| Try it |
Output the complete listing exactly, please, and keep the pictures out of it.

| Given information |
--------

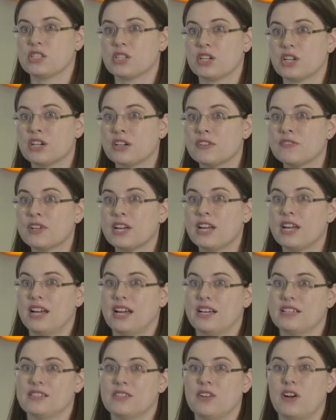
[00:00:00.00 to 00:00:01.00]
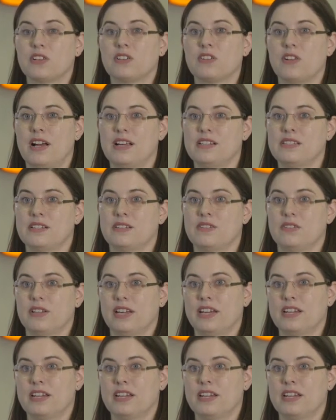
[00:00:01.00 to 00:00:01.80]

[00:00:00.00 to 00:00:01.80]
serve as non-classical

--------

| Task output |
[00:00:00.00 to 00:00:01.00]
[00:00:01.00 to 00:00:01.80]

[00:00:00.00 to 00:00:01.80]
serve as non-classical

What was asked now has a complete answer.